Mustapha Bouchachi est d’ailleurs lui-même au centre d’une très vive polémique soulevée sur les réseaux sociaux et à travers les médias algériens après la publication d’images le montrant en train de rendre visite au leader du FIS, Ali Belhadj, assigné à résidence par la police algérienne, avec deux autres personnalités populaires au sein du hirak, les ex-détenus d’opinion Lakhdar Bouregaa et Samir Belarbi.


 
https://www.facebook.com/photo.php?fbid=10221028555324600&set=a.10200966754312113&type=3&theater

« Ali Benhadj subit des atteintes graves à ses droits. La visite vient en prolongation de mes positions en tant que militant des droits de l’homme en faveur de tous ceux qui ont été spoliés de leurs droits sans prendre en compte leurs orientations politiques ou idéologiques.
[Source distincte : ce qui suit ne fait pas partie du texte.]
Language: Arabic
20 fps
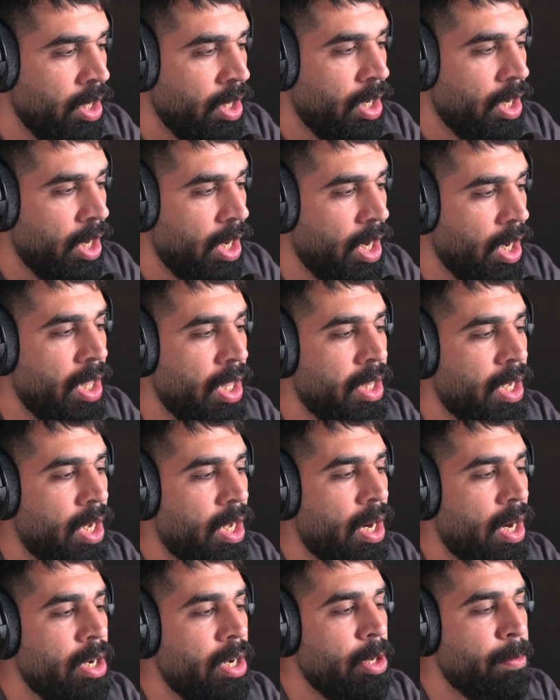هذا
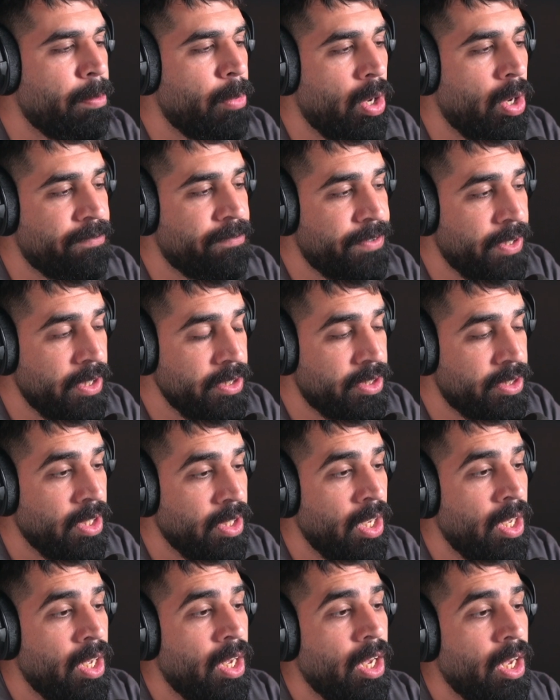ارانيو مورفوس
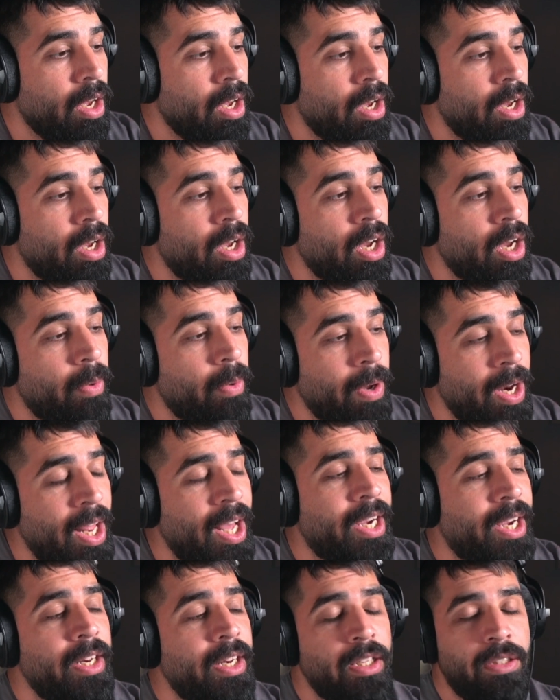أه
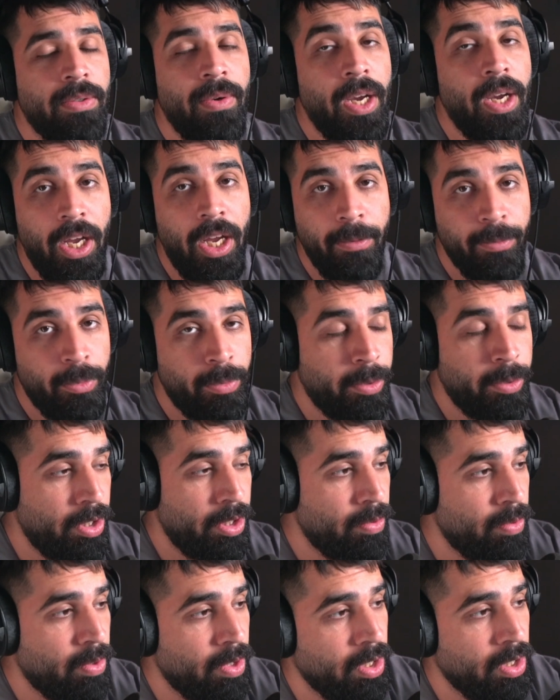ولكن اتوقع
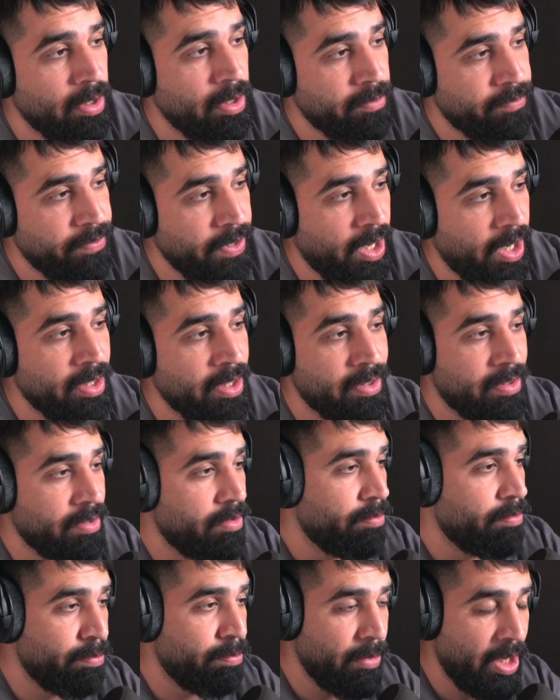ممكن هو فقط
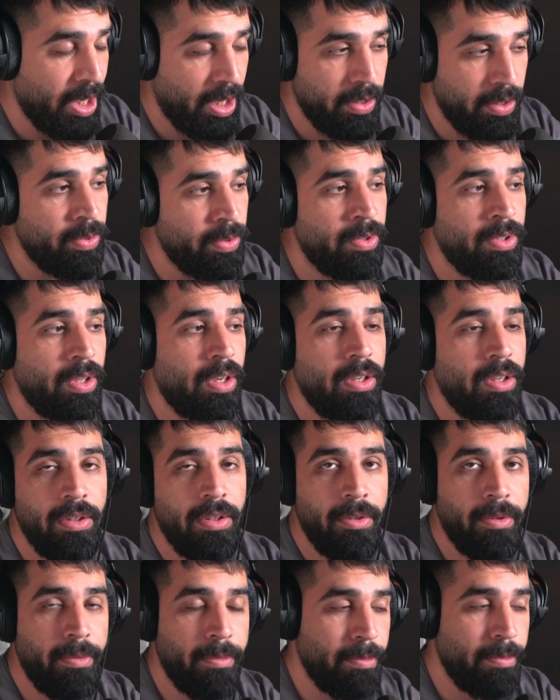مخلوق
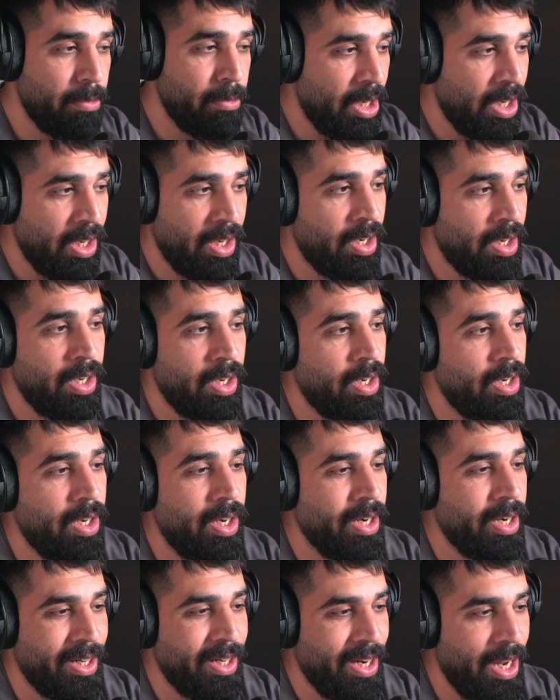ما
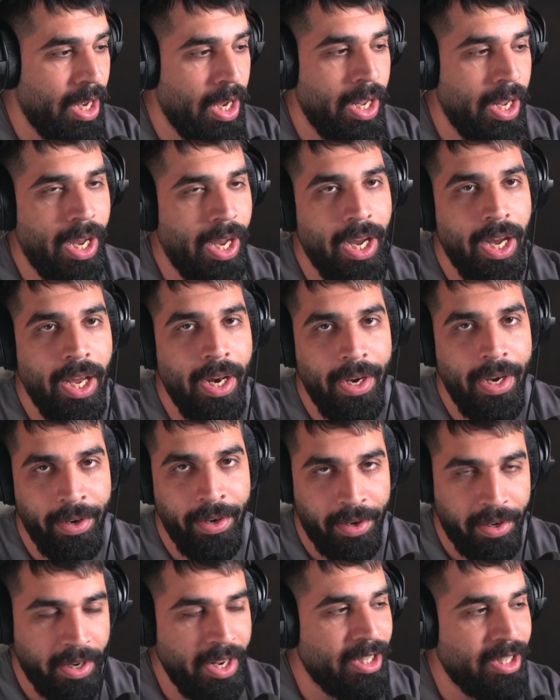يعني حاله حال
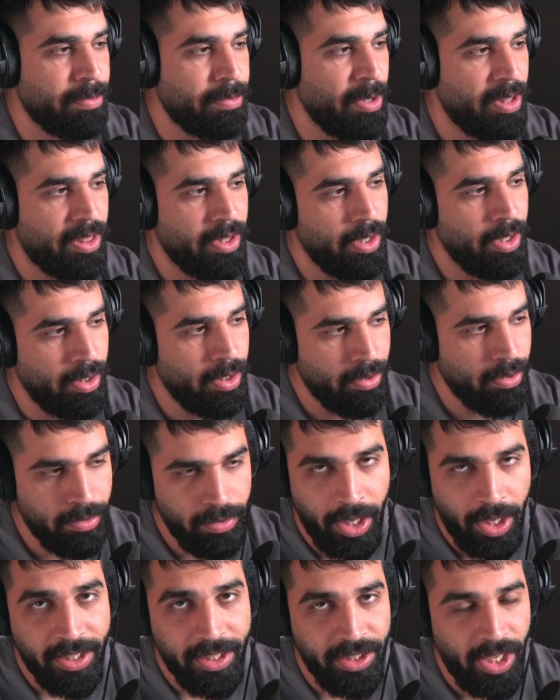الريكس مثلا
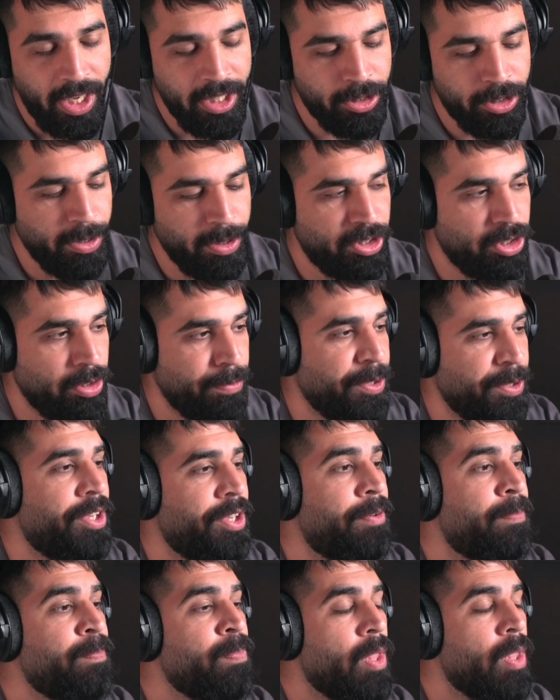ريكس حجمه
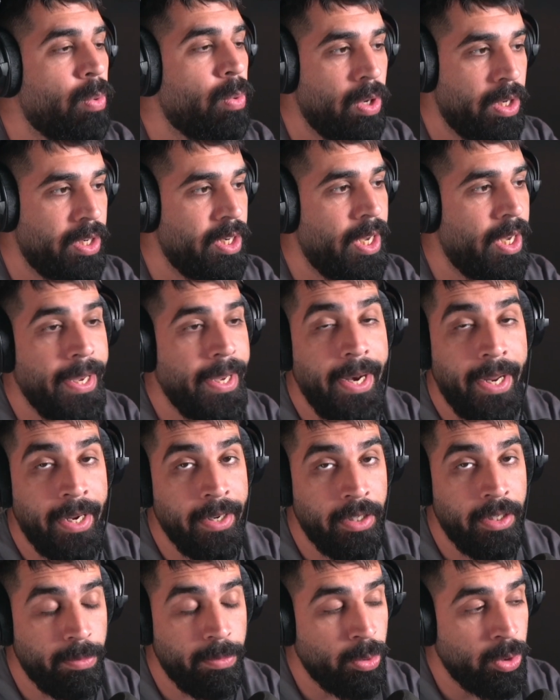كبير وهنا
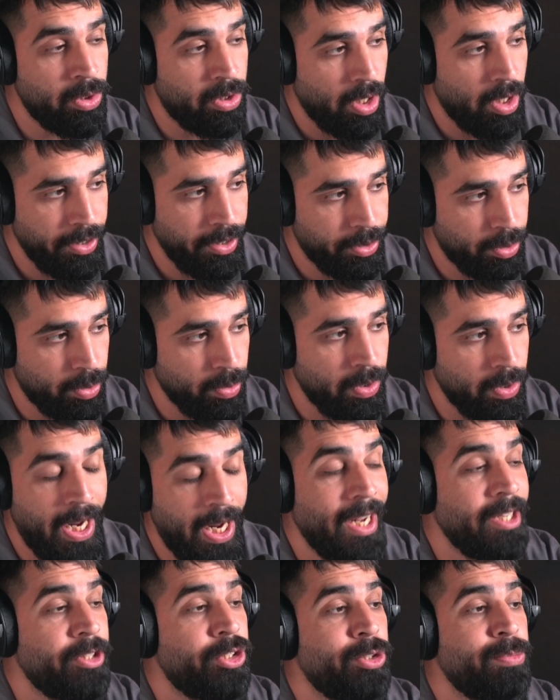العنكبوت راح يكون
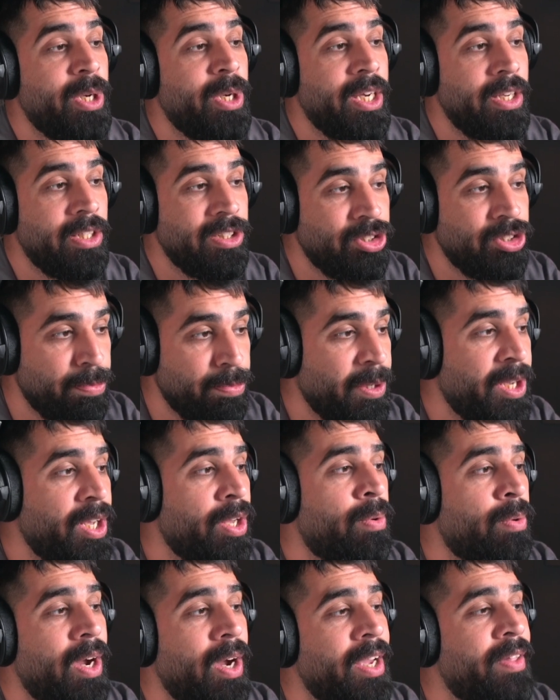حجمه
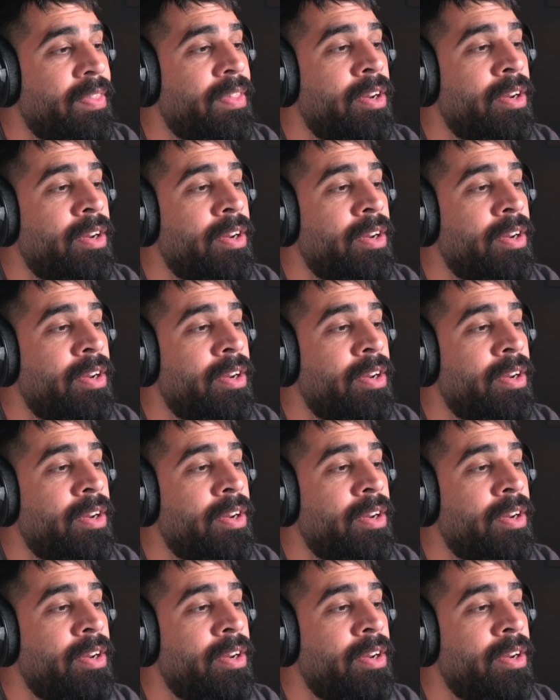كبير وايضا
Il n’y a aucun projet politique derrière cette visite », a affirmé Mustapha Bouchachi au site Tout sur l’Algérie (TSA).

L’avocat a eu beau expliquer que cette visite n’était qu’un geste de solidarité envers un leader politique dont les droits ne sont pas respectés par les services de sécurité, de nombreux manifestants l'ont interprétée comme un soutien public aux courants les plus radicaux de l’islamisme politique algérien.

Ces courants sont présents et se font de plus en plus visibles dans le hirak, où ils n’hésitent pas à scander les slogans du FIS du début des années 1990 qui glorifient ouvertement le djihad, et ce, alors même que l’écrasante majorité des manifestants à travers tout le pays rejette massivement la violence et ne cesse de proclamer son attachement à la « silmiya », le caractère fondamentalement pacifique du soulèvement populaire algérien.

https://www.facebook.com/detenusdz/videos/522894178355429/

Traduction : « Détenus du hirak du 22 février ». « Il n’y a de Dieu que Dieu, Mohamed est son prophète: c'est pour quoi nous vivons, c'est pour quoi nous mourons, c'est pour quoi nous faisons le djihad et pour quoi nous allons à la rencontre de Dieu. »

Le chant de manifestants, dans des vidéos postées sur les réseaux sociaux, appelant à « vivre, mourir et combattre » pour la « chahada », la profession de foi du musulman, ravive les souvenirs d’une période sanglante de l’histoire de l’Algérie qu’une majorité de protestataires pensaient avoir exorcisés avec leur attachement viscéral à la « silmiya ».

La guerre civile des années 1990 en Algérie est en réalité interdite de débat public par la loi depuis la promulgation de la Concorde civile en 1999 et la loi sur la réconciliation nationale en 2006, alors que les deux grands protagonistes de la violence, les groupes armés d’obédience islamiste et les services de sécurité algériens, se sont toujours renvoyé dos à dos les responsabilités des exactions et tueries commises.

Vingt ans plus tard, et après une année de manifestations populaires et pacifiques réclamant un « État civil et non militaire », le hirak en Algérie a créé, en dépit des arrestations, un espace d’expression libre dans la rue où les Algériens de toutes les catégories sociales et sensibilités politiques se sentent libres d’intervenir.

« Ce débat est passionné. La ‘‘décennie noire’’ ou ‘‘tragédie nationale’’ a laissé de graves séquelles tant les pertes en vie humaines ont été considérables. Sortir de ce climat passionnel est impératif parce que la question soulevée, la place des islamistes dans la vie politique nationale, mérite une attention particulière et la réponse apportée aura des incidences importantes sur l’avenir du hirak et plus largement sur celui de l’Algérie », écrit Said Ait Ali Slimane sur le site RadioM Post.

Chose qui se révèle, pour le moment, assez difficile pour les uns et les autres, tant le syndrome de stress post-traumatique de la guerre civile ne semble pas avoir été totalement guéri par un an de « silmiya ».